If only businesses that didn't follow the previous best practice have changes in accounting policy, then these changes in accounting policy are NOT adjustment income. [and in particular would not get the 3-6 years' spreading]. They are errors in prior years and would need to be dealt with on some other basis (error or mistake claim, etc.).

For what it's worth, I think the 'consensus' reached makes sense objectively. If we'd always done it this way no-one would be complaining. There is, of course a bringing forward of tax that would otherwise be deferred to a future date by implementing the change in revenue recognition policy (but there are the spreading provisions to help some way towards this.)

As Mike (effectively) says in his article, please can we put this argument to bed?

Groundhog Day

Anonymous | | Permalink

Just read Mike's piece, which for those who do not subscribe to Taxation magazine concerns "New guidance" issued by the ATT and AAT on 21st November 2006. The ATT are the Association of "Taxation technicians" and the AAT are the Association of Accounting technicians.

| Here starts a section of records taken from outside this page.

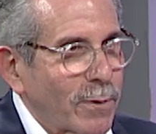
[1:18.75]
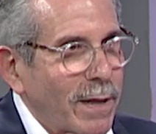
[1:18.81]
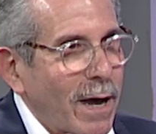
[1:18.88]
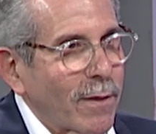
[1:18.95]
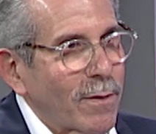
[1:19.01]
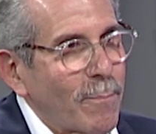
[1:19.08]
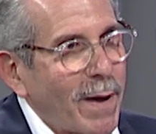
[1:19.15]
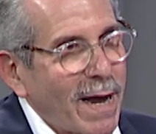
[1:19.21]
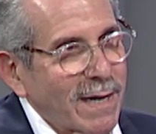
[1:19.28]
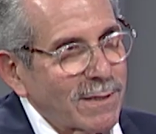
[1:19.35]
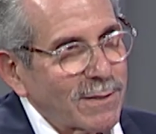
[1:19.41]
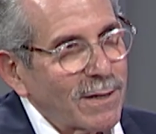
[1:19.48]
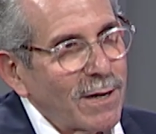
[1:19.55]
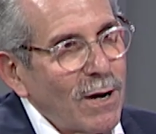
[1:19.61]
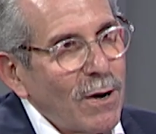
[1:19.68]
without a
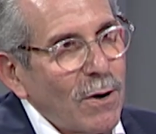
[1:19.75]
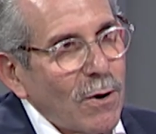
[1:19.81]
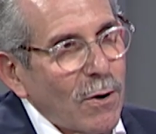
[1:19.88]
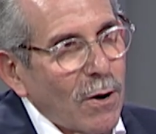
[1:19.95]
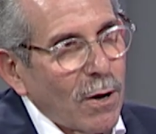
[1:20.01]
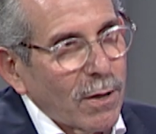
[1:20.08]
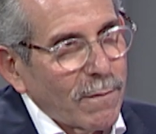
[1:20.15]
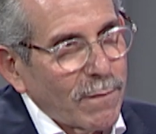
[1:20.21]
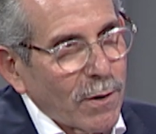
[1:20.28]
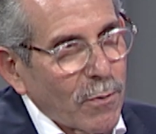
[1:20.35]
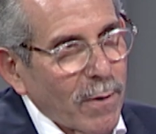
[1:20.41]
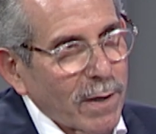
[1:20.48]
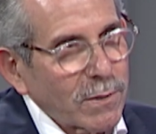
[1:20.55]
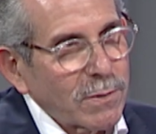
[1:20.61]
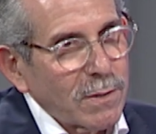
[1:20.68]
mask, all of the
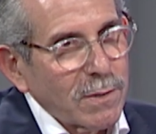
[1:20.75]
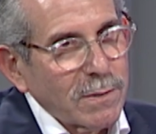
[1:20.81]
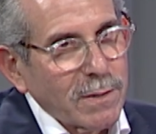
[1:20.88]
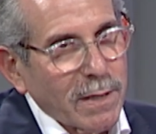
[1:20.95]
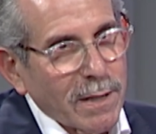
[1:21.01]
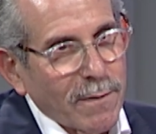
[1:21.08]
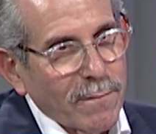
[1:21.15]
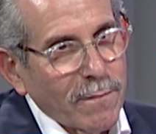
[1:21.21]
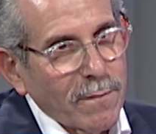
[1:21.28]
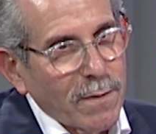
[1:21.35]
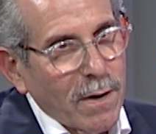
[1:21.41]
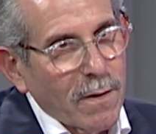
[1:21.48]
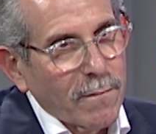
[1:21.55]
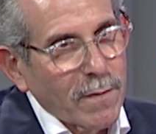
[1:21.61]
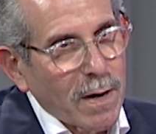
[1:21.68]
questions that have,
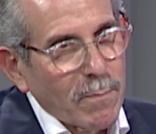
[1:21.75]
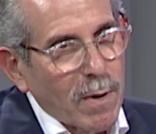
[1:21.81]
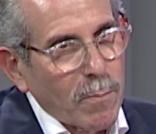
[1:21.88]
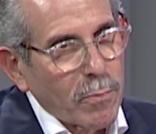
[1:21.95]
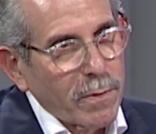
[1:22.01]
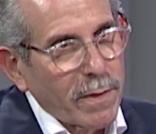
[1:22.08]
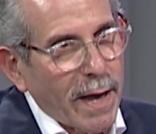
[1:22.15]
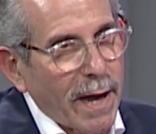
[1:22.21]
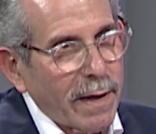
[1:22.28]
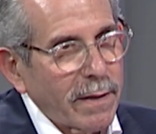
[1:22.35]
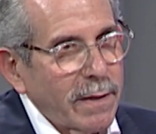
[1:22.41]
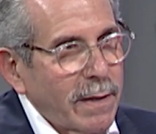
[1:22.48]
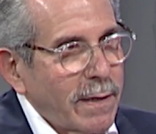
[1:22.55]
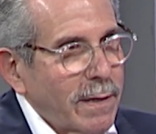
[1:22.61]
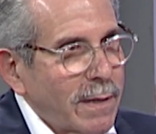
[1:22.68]
have come up with that.
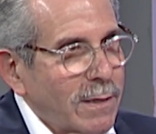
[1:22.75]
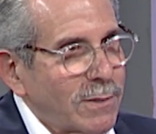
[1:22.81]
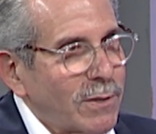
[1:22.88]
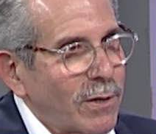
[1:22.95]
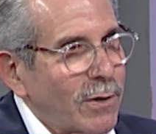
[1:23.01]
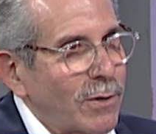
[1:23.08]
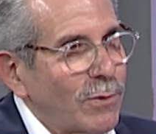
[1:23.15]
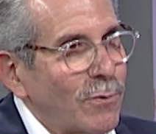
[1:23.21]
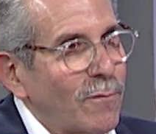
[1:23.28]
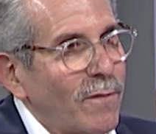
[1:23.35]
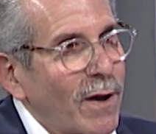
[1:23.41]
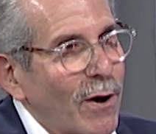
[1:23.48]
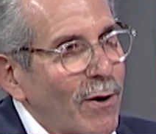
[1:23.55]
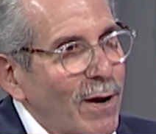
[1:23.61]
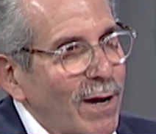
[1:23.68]
Is there a new
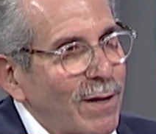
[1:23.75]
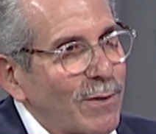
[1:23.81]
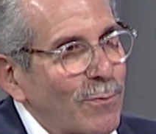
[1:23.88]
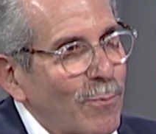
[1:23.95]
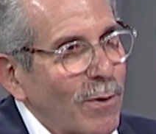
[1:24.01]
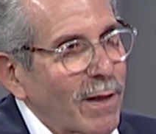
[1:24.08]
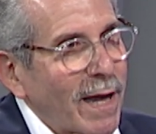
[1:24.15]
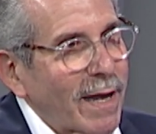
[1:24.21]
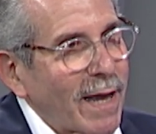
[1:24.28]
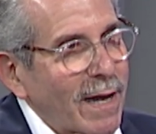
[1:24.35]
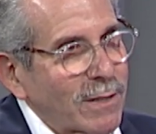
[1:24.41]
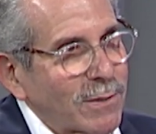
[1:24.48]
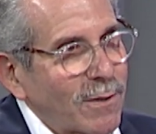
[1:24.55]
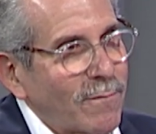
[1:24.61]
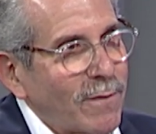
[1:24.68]
variant? Will I
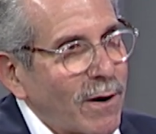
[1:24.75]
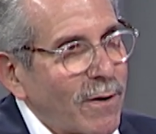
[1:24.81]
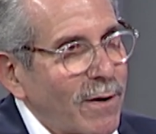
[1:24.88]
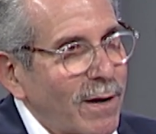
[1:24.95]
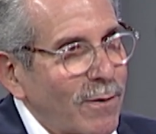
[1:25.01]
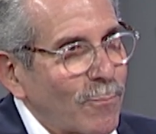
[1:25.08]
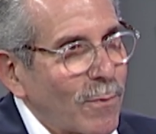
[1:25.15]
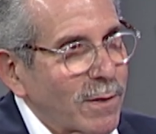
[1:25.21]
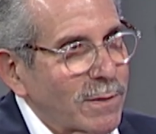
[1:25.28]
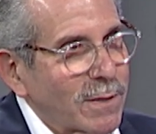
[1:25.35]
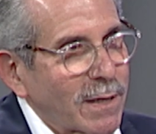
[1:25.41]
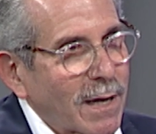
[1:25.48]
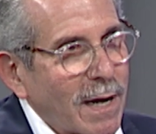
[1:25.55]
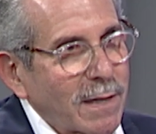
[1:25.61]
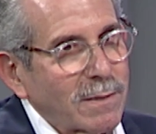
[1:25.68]
catch the variant? What's
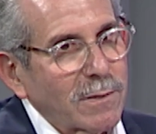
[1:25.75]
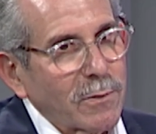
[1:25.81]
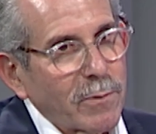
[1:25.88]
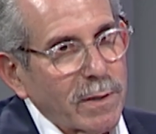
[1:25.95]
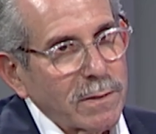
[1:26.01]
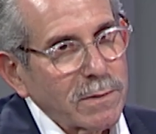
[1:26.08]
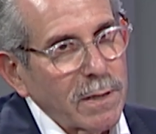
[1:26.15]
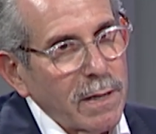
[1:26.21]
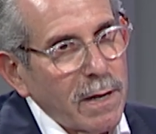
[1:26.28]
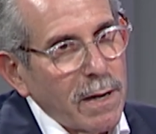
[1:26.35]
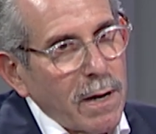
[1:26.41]
the consequence?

His piece is not about HMRC's guidance; instead, he explains that the ATT and AAT new guidance is not in accordance with that given by the ACCA, ICAEW, ICAS, ICAI, CIMA and CIPFA. So if you are ATT or AAT you may want to consult your association to see what you really should be now doing.

At this point I sincerely eat my own hat. I feel my critiscm of HMRC not getting its helpsheets right is unfair. If the ATT and AAT have still lost the plot then it is not surprising that some at HMRC may also have had a few problems with it all. The HMRC latest guidance does though agree with that of the other bodies now (just not the AAT/ATT).

OK, that's cleared that up. What day did you say it was?